Gotthardt dominierte die Ballbesitzphase mit ruhiger Kontrolle, forcierte Geduld im spielerischen Umbruch. Doch die fehlende Abstimmung zwischen Mittelfeld und Außenvertlinien führte zu Verzögerungen und Torchancen fehlten. Trotz klarer überlegenheit im Ballbesitz bleibt die Entscheidung offen, wie schnell sich die Mannschaft vor den formstarken Konkurrenten in Szene setzen kann.
Analyse
Trotz überlegener Ballbesitzquote displayte die Mannschaft Schwächen in der Spielübergänge und der Innenverteidigungsorganisation.
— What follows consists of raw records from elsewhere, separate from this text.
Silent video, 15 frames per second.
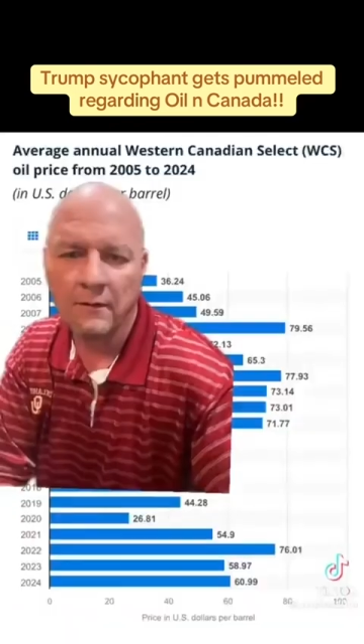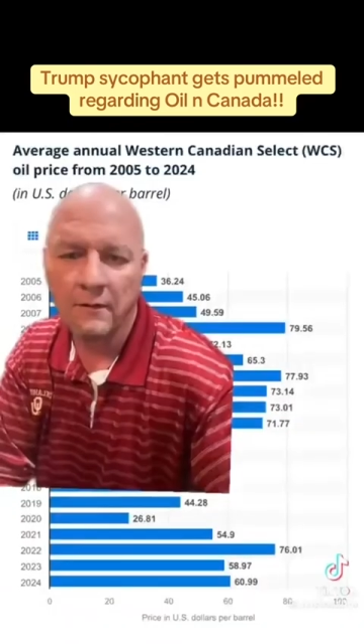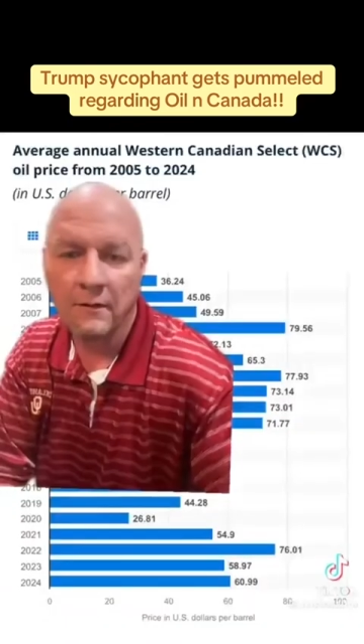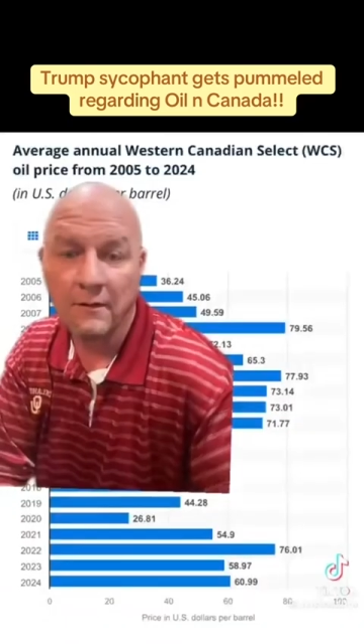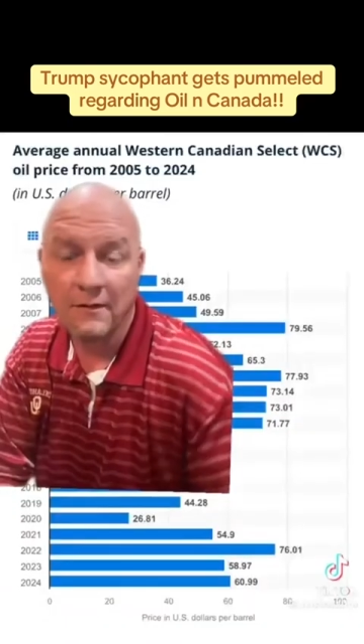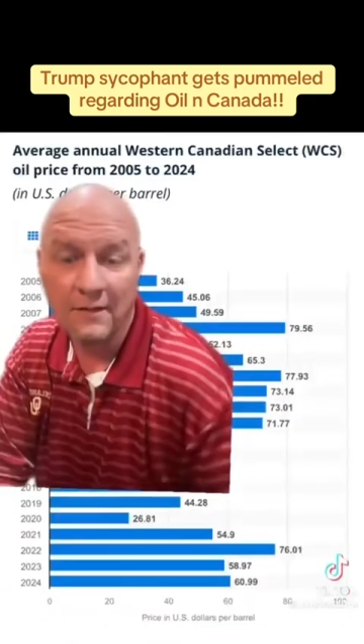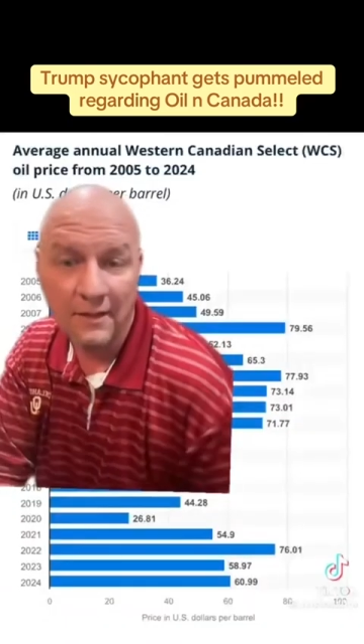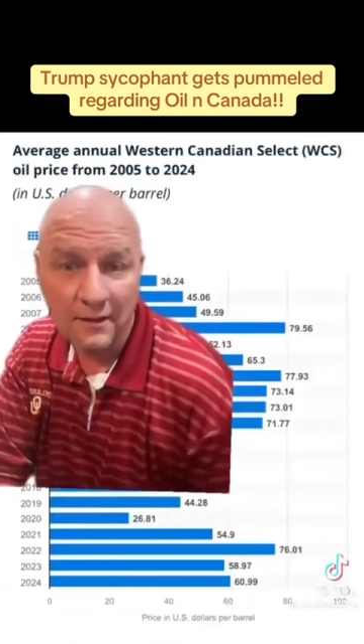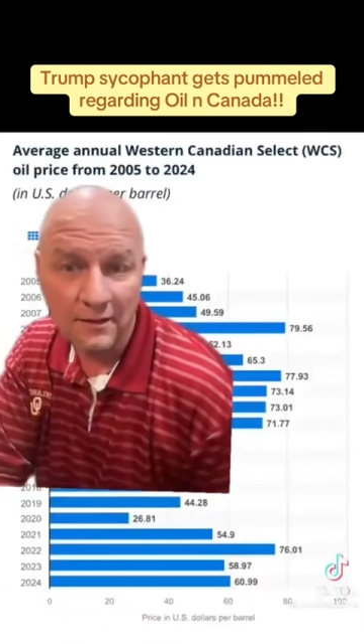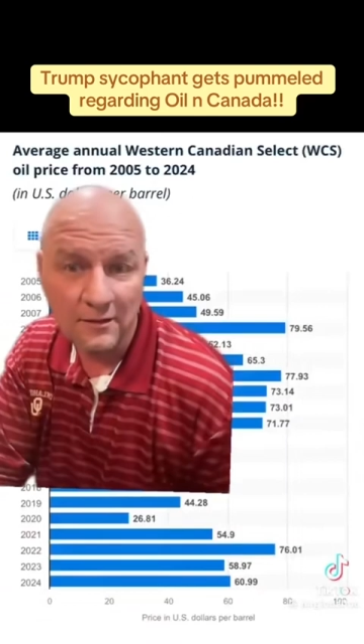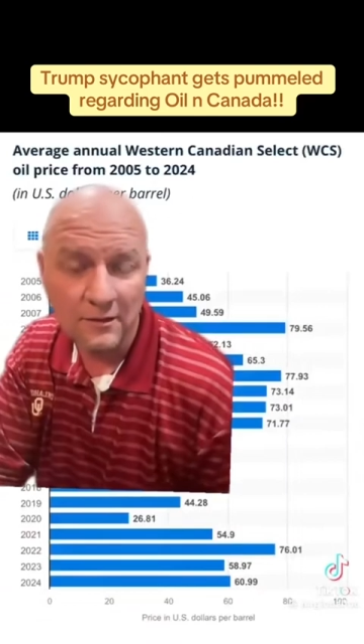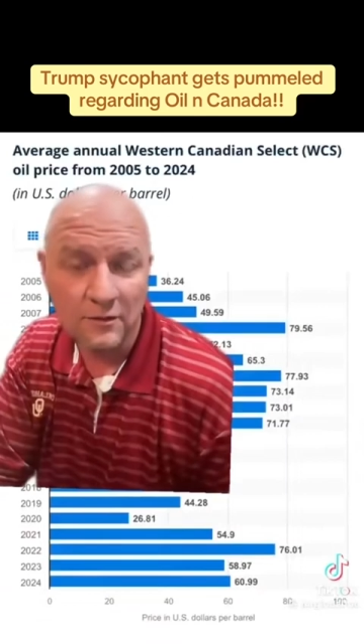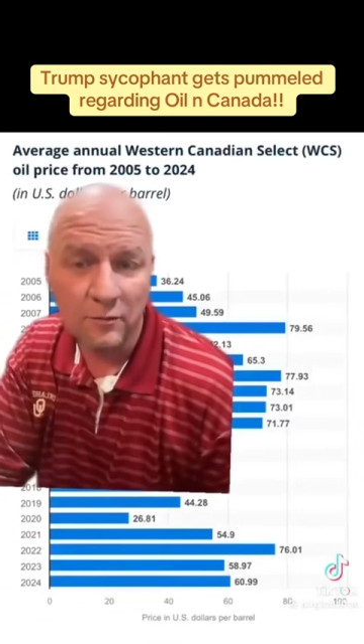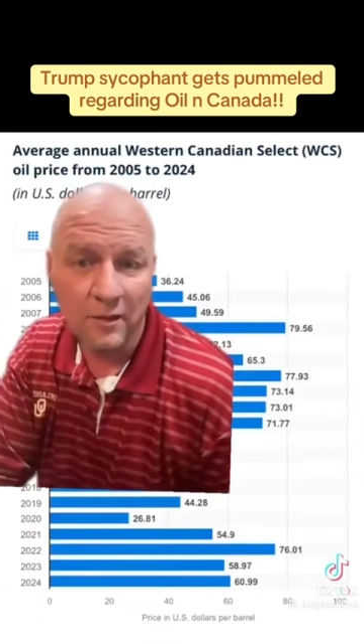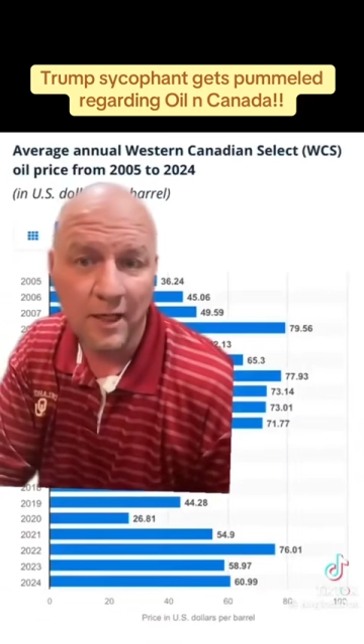This is what
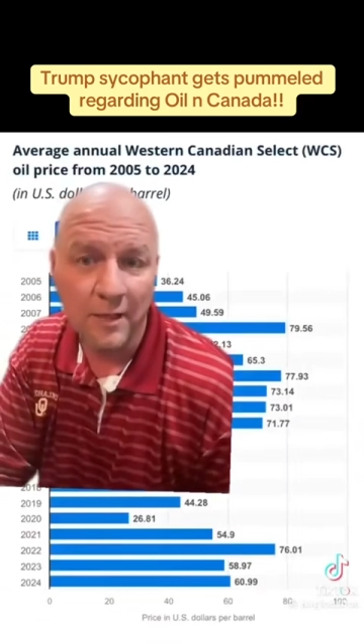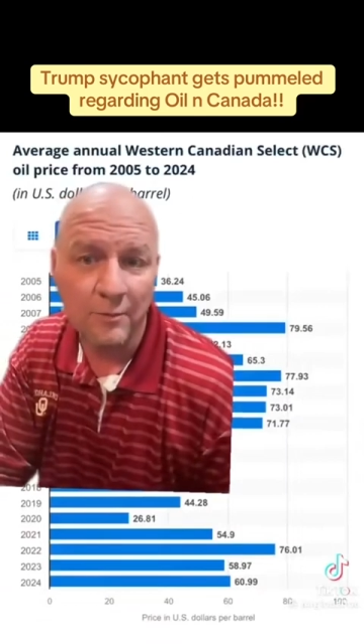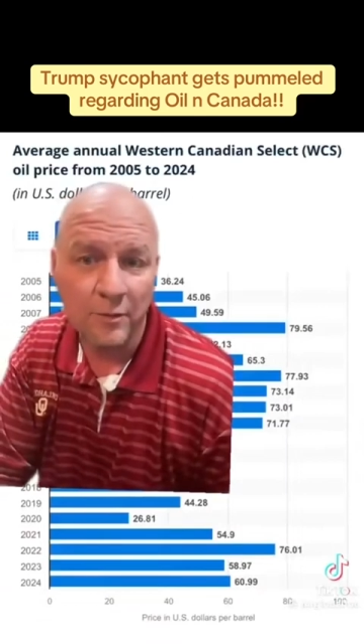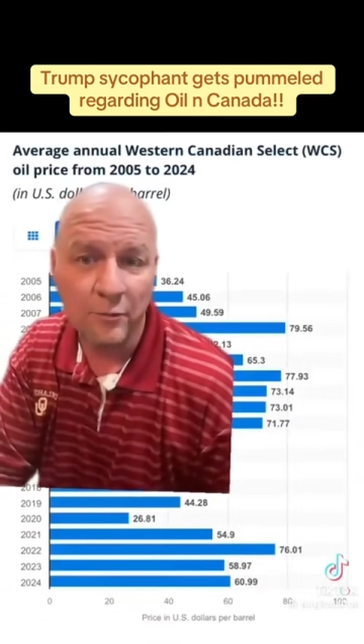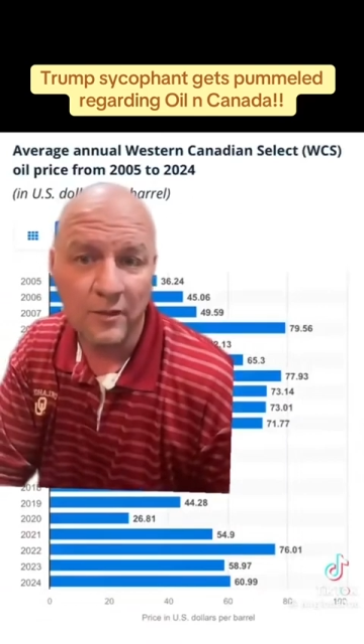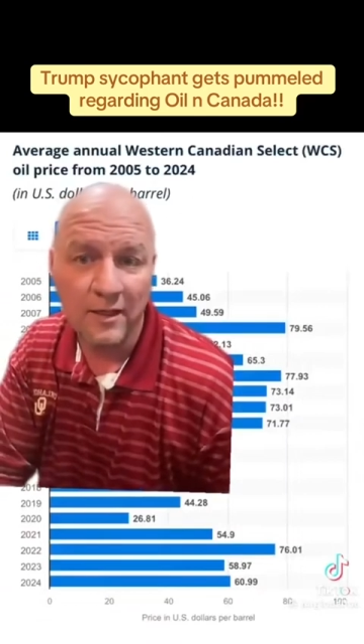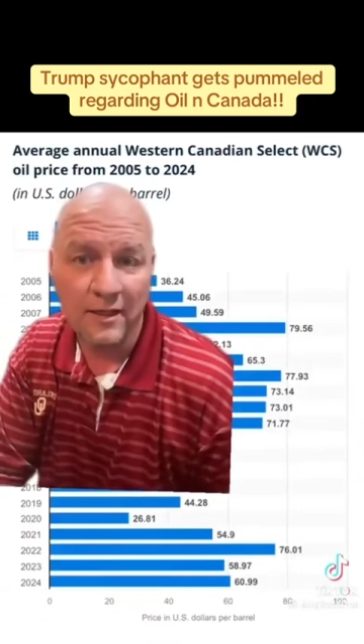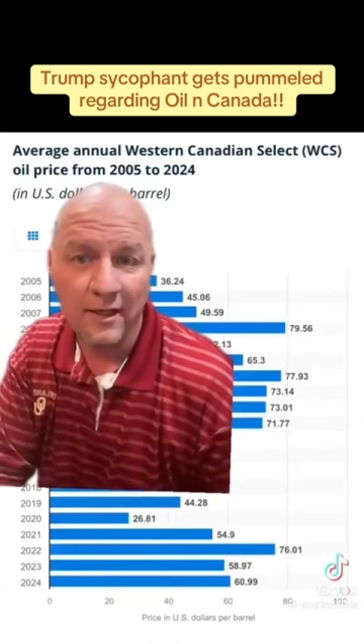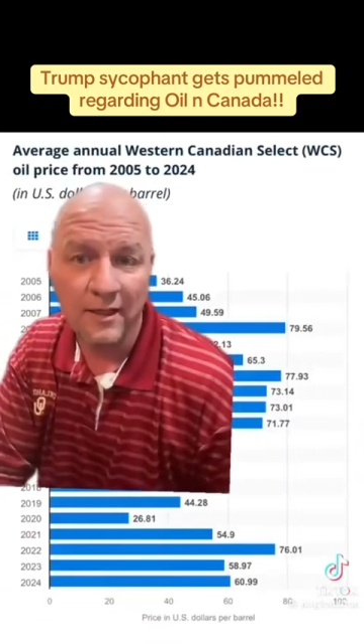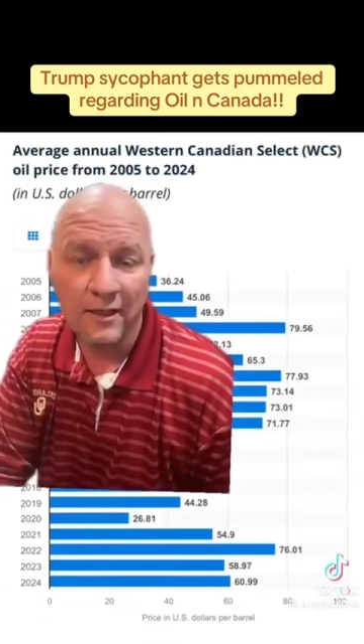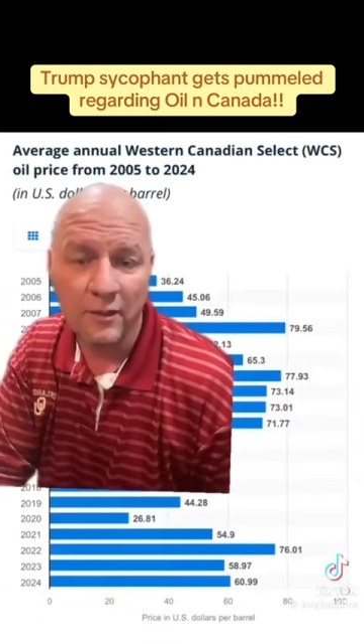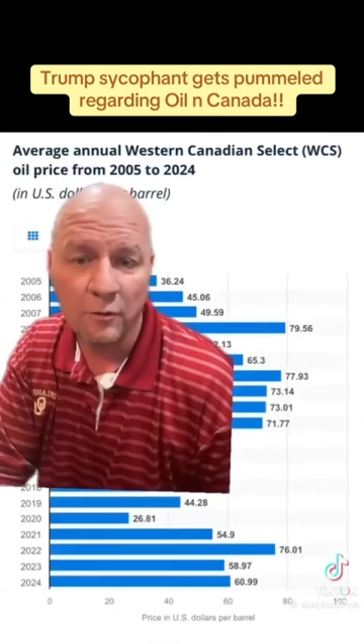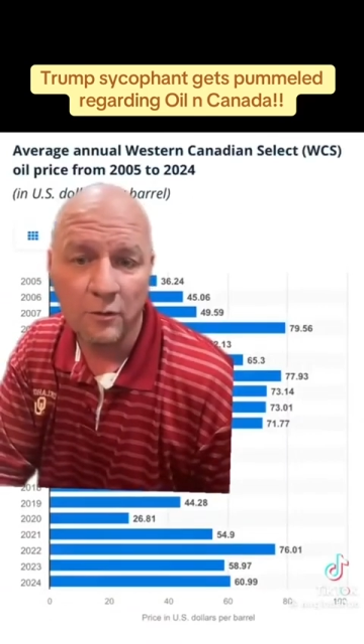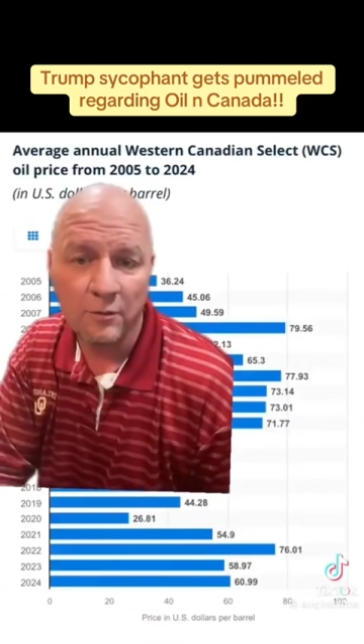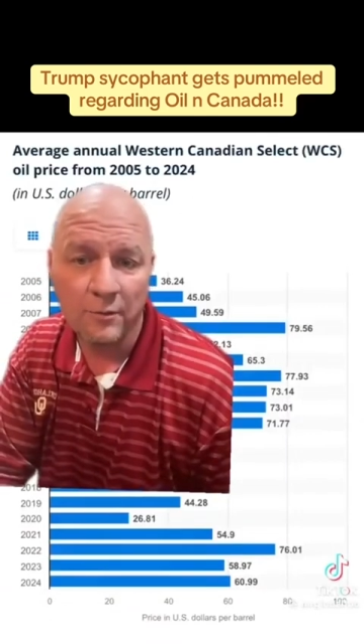happened with Canadian oil
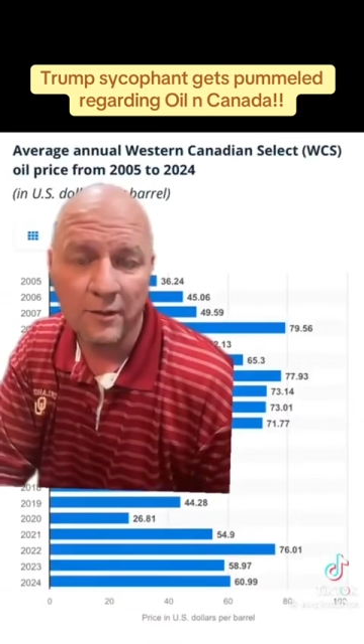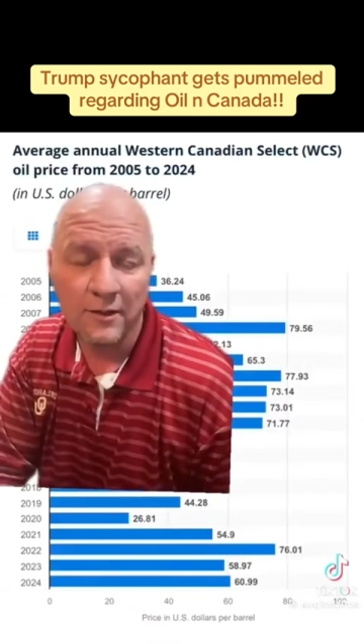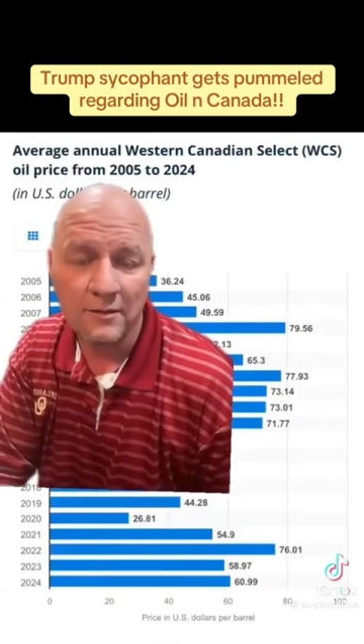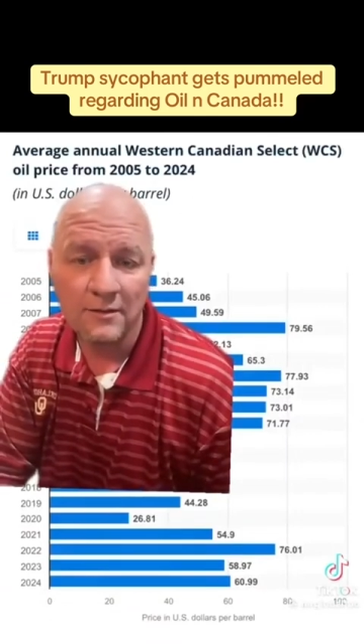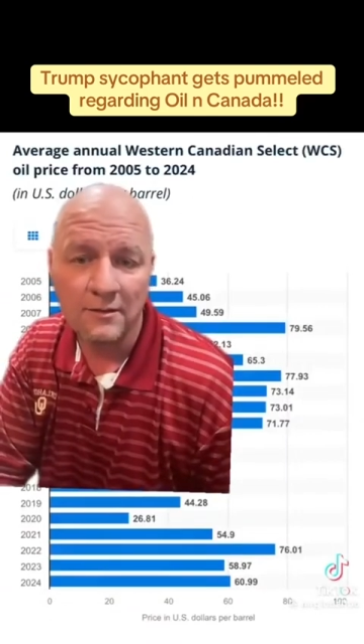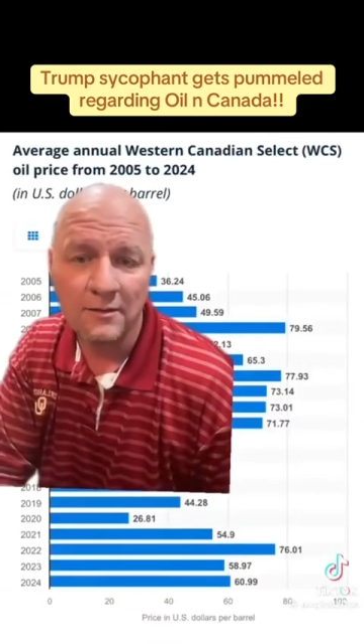prices.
Gotthardt’s vicenaher Aufmachungsstilcht Druck zu halten, doch die erkennbare Abstimmungslücke sorgte für gefährliche Phasen der Konterabwehr. Die Mittelfeldzentrale muss schneller synchron agieren, um die dominierende Präsenz effizient in Tore umzumünzen.
Ausblick
Die kommenden Partien gegen direkte Titelaspiranten entscheiden, ob die taktische Vorsicht in eine kreative Offensive ummadeTransform wird. Die Mannschaft muss aus dieser Abhängigkeit von Ballbesitz entscheidende Effizienz zeigen, um den Druck übermente Teams stetig zu halten.